[Required work] Leave the images out, and copy each of the records below exactly.

[Given data]
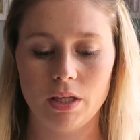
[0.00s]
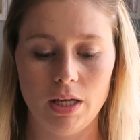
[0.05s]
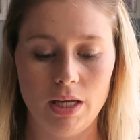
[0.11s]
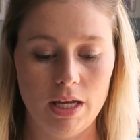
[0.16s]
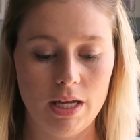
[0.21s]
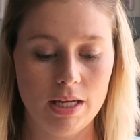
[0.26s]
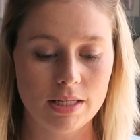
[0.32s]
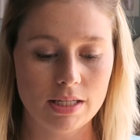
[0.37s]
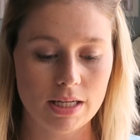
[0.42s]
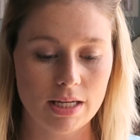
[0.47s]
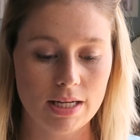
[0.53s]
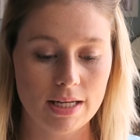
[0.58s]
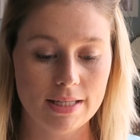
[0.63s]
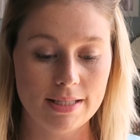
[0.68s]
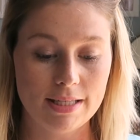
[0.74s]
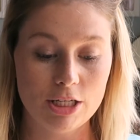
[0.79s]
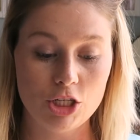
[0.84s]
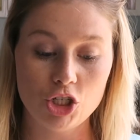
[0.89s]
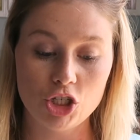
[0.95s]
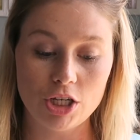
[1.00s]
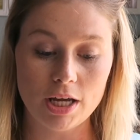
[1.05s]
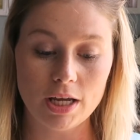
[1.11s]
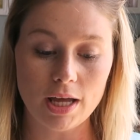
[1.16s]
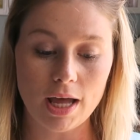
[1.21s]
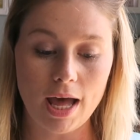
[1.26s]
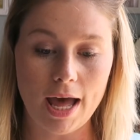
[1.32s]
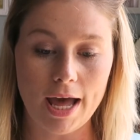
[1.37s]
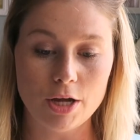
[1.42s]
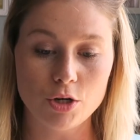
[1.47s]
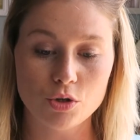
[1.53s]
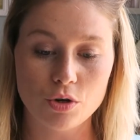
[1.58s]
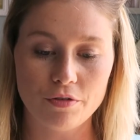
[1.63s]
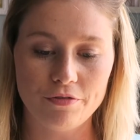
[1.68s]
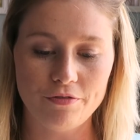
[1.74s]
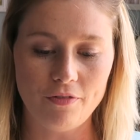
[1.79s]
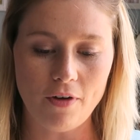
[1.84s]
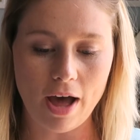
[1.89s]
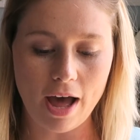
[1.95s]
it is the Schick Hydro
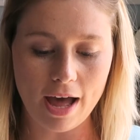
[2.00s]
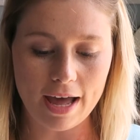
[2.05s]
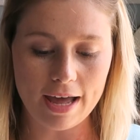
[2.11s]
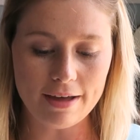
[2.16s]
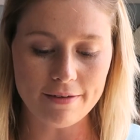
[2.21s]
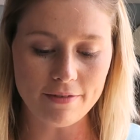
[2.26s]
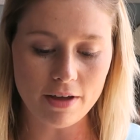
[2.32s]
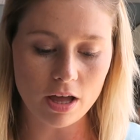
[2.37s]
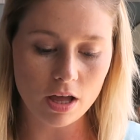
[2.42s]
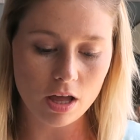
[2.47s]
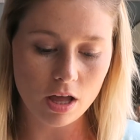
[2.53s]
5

[Solution for this exercise]
[0.00s]
[0.05s]
[0.11s]
[0.16s]
[0.21s]
[0.26s]
[0.32s]
[0.37s]
[0.42s]
[0.47s]
[0.53s]
[0.58s]
[0.63s]
[0.68s]
[0.74s]
[0.79s]
[0.84s]
[0.89s]
[0.95s]
[1.00s]
[1.05s]
[1.11s]
[1.16s]
[1.21s]
[1.26s]
[1.32s]
[1.37s]
[1.42s]
[1.47s]
[1.53s]
[1.58s]
[1.63s]
[1.68s]
[1.74s]
[1.79s]
[1.84s]
[1.89s]
[1.95s]
it is the Schick Hydro
[2.00s]
[2.05s]
[2.11s]
[2.16s]
[2.21s]
[2.26s]
[2.32s]
[2.37s]
[2.42s]
[2.47s]
[2.53s]
5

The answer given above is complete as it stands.